Karyawan Arvato tetap diharapkan untuk menaati peraturan secara ketat. Menurut cerita di majalah SZ, memikirkan diri sendiri tidaklah baik. Namun dalam banyak kasus, hal ini tentu saja merupakan masalah penafsiran dan tidak dapat ditangani sesuai dengan skema F. Facebook sendiri berusaha keras untuk merahasiakan undang-undang penerbitannya sendiri, yang “terdiri dari ratusan aturan kecil”. Ketakutannya adalah pengguna akan menemukan cara untuk secara cerdik menghindari aturan.
Gangguan stres seperti yang dialami seorang tentara
Sebagian besar cerita SZ menggambarkan tekanan psikologis yang dialami oleh karyawan kelompok pemadam kebakaran di anak perusahaan Bertelsmann, Arvato. Sebab penyiksaan, kekerasan, kebencian, pornografi kejam hingga seks anak atau seks dengan binatang -hampir semua kedalaman yang bisa dijangkau manusia- rupanya diunggah ke Facebook setiap hari. Berurusan dengan kekacauan yang menjijikkan ini sepanjang hari mendorong karyawan hingga melampaui batas kemampuan mereka. Tampaknya tidak ada bantuan dari majikan. Bukan dari Arvato atau dari Facebook. Mereka bilang kamu sendirian. Dampaknya dapat berkisar dari gangguan stres pasca trauma – seperti seorang tentara yang pulang dari zona perang.
Terima kasih kepada rekan-rekan kami di SZ, untuk pertama kalinya kami dapat melihat ke balik layar Facebook yang dijaga ketat dan sekarang dapat membayangkan dengan lebih baik bagaimana platform tersebut menangani konten yang dilaporkan. Itu memang pantas. Kondisi kerja di departemen pemadam kebakaran di Arvato dalam banyak kasus tentu saja menyedihkan, dan gajinya tidak terlalu bagus.

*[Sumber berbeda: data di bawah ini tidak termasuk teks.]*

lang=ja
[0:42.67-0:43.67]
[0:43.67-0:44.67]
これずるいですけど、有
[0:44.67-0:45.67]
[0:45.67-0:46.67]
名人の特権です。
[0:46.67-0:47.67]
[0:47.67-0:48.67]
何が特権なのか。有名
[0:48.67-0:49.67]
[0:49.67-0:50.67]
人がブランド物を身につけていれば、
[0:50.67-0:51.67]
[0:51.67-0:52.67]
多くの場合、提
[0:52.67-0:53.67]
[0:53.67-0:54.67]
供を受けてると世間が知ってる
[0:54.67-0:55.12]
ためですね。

Penulis cerita, Hannes Grassegger dan Till Krause, melihat ini sebagai aspek yang memalukan di wajah mereka. Mereka melihat skandal lain dalam cara Facebook menangani postingan yang tidak diinginkan dan menuntut lebih banyak transparansi.

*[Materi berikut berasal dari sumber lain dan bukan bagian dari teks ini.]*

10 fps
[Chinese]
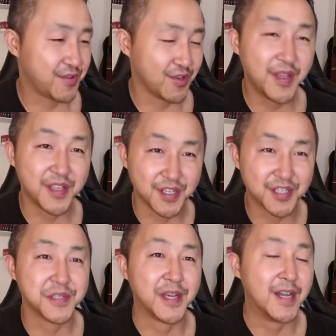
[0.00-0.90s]
随便你
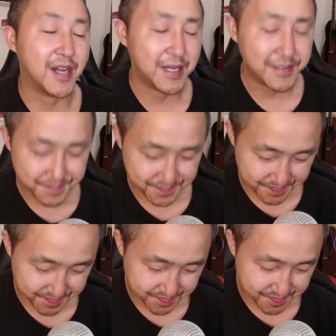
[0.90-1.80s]
制裁啊！
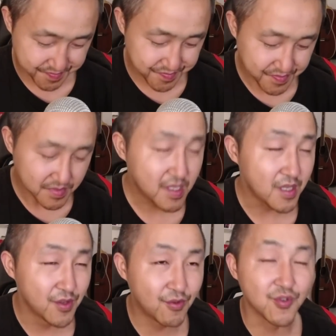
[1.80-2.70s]

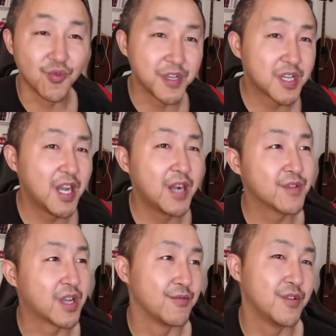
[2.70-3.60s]
就是我一看
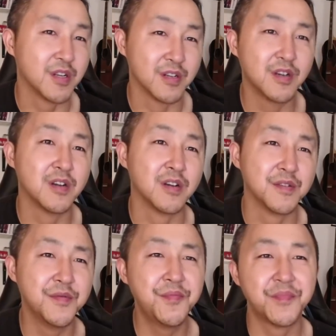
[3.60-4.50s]
就感觉很乐呵，
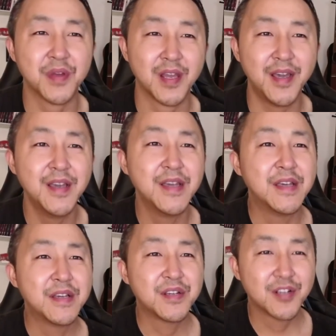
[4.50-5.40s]
因为本来。
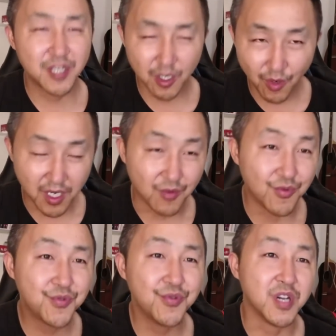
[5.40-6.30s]
生活很
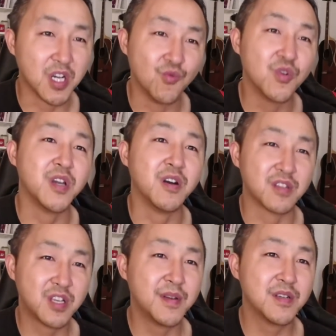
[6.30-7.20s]
无趣，很无聊，
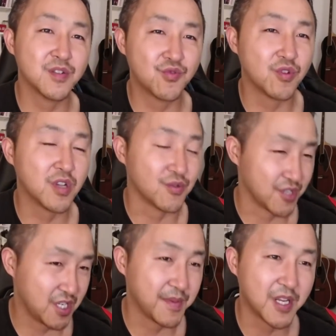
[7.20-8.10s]
特别是做这种
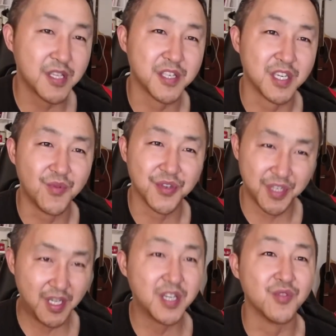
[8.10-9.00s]
视频类的节目
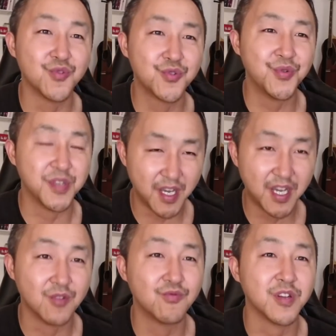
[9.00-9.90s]
也很无趣，也
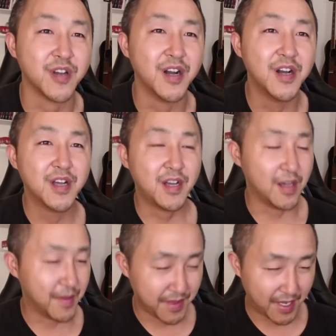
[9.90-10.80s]
很无聊
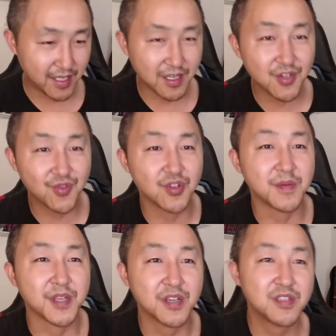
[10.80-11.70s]
啊！难得出
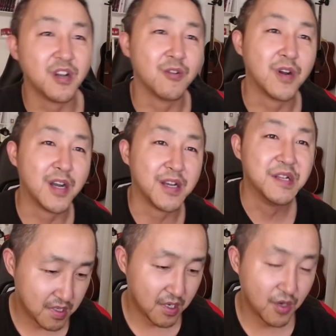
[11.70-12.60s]
这么一个笑话，哎，
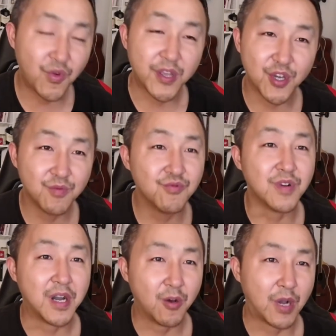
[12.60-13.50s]
外交部
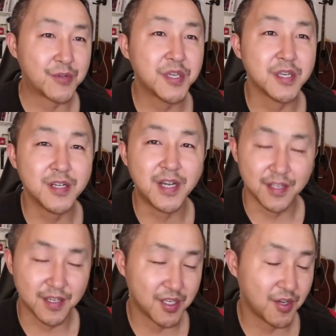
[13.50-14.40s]
啊，华春莹啊，
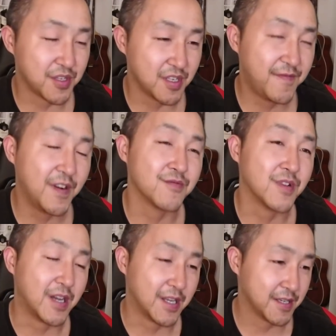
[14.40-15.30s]
这个消息一放出
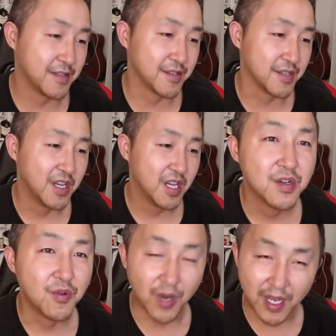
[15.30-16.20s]
来，真的是，
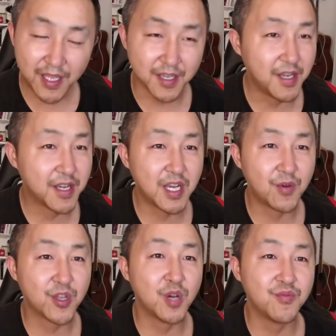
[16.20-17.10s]
我还挺爱
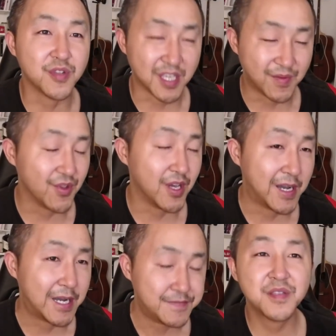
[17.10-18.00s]
看外交部的节目的
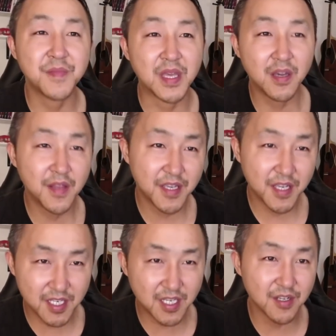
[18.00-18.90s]
啊。每当那
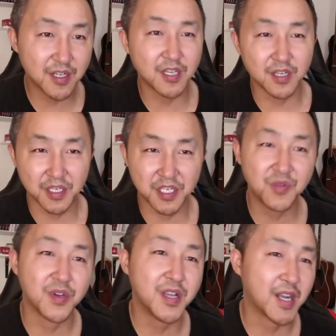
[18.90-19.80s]
些政治类的
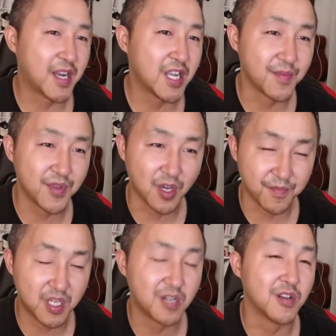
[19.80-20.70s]
新闻呀，看着比较
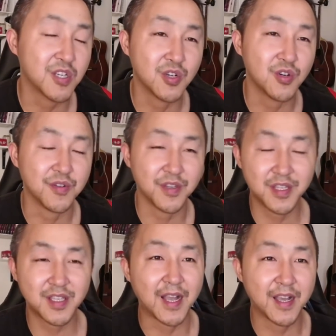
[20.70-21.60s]
疲劳的时候，你
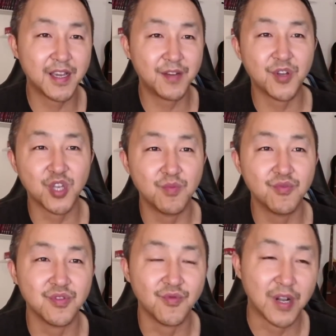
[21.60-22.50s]
打开外交
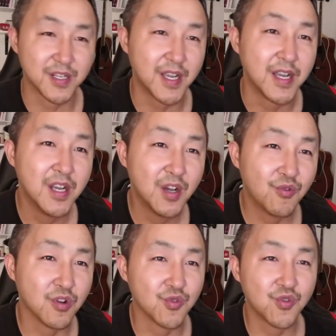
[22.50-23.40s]
部的网站，
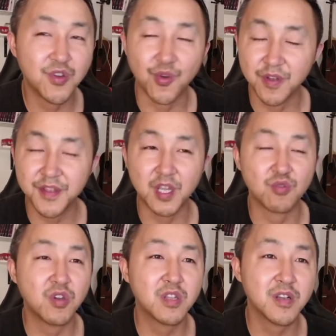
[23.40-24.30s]
或者说有人在
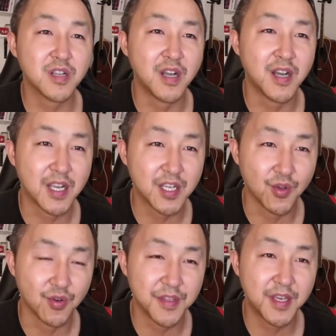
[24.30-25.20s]
推特上，还是
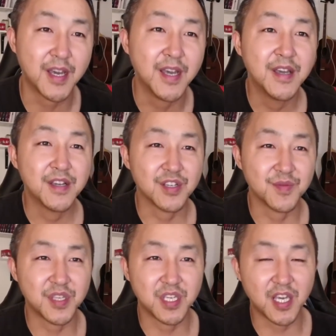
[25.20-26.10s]
有人在什
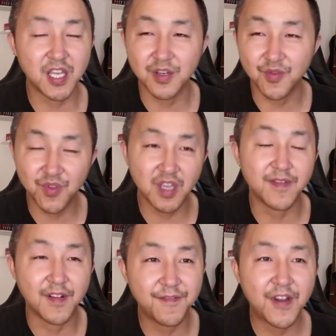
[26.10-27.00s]
么其他的地
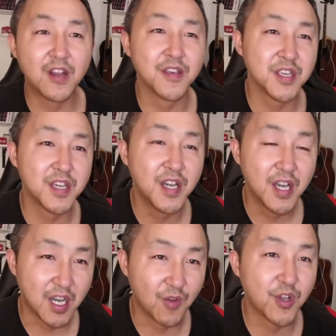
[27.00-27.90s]
方发了一些
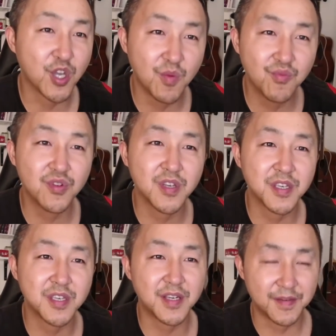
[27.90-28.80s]
啊外交部的一
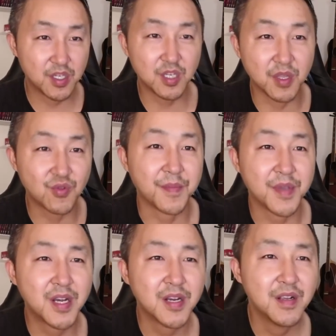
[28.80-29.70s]
些视频短
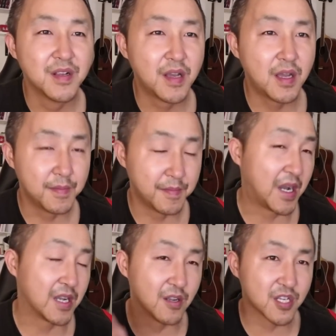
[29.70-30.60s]
片。
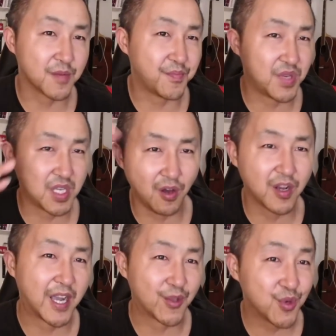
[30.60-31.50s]
马上这个疲劳
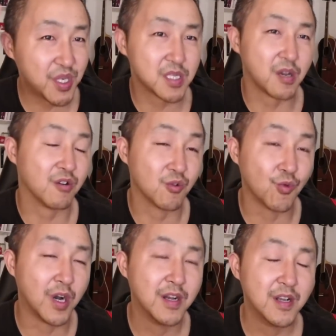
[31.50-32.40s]
感就一扫而
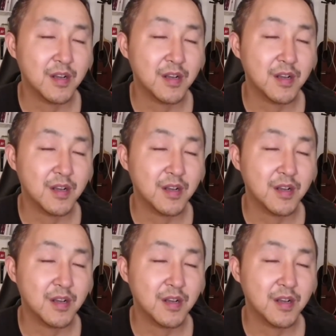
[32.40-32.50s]
光，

Anda tidak bisa menghapus orang begitu saja
Ini semua bisa dimengerti dan terhormat. Facebook kini menciptakan semacam publik virtual dan harus bertanggung jawab atasnya. Namun sebagai pembaca, Anda bertanya pada diri sendiri pertanyaan lain: Bagaimana platform seperti Facebook membutuhkan lebih dari 100.000 orang di seluruh dunia yang tidak melakukan apa pun selain menghapus entri yang berisi gambaran penyiksaan yang menjijikkan, segala macam hal yang berkaitan dengan kekerasan dan kekerasan. hal-hal tak tertahankan lainnya? Dari mana konten ini berasal? Dalam misa ini? Bukan Facebook yang membuat konten ini. Inilah para penggunanya. Mungkin seseorang yang duduk di samping kita di kereta bawah tanah setiap pagi. Mungkin tetangga atau kolega. Facebook berharap suatu algoritma akan mengambil alih pekerjaan penghapusan di masa depan. Bahkan algoritma pun tidak akan mampu menghapus orang-orang yang memproduksi kotoran ini atau mengkonsumsinya di tempat lain di internet.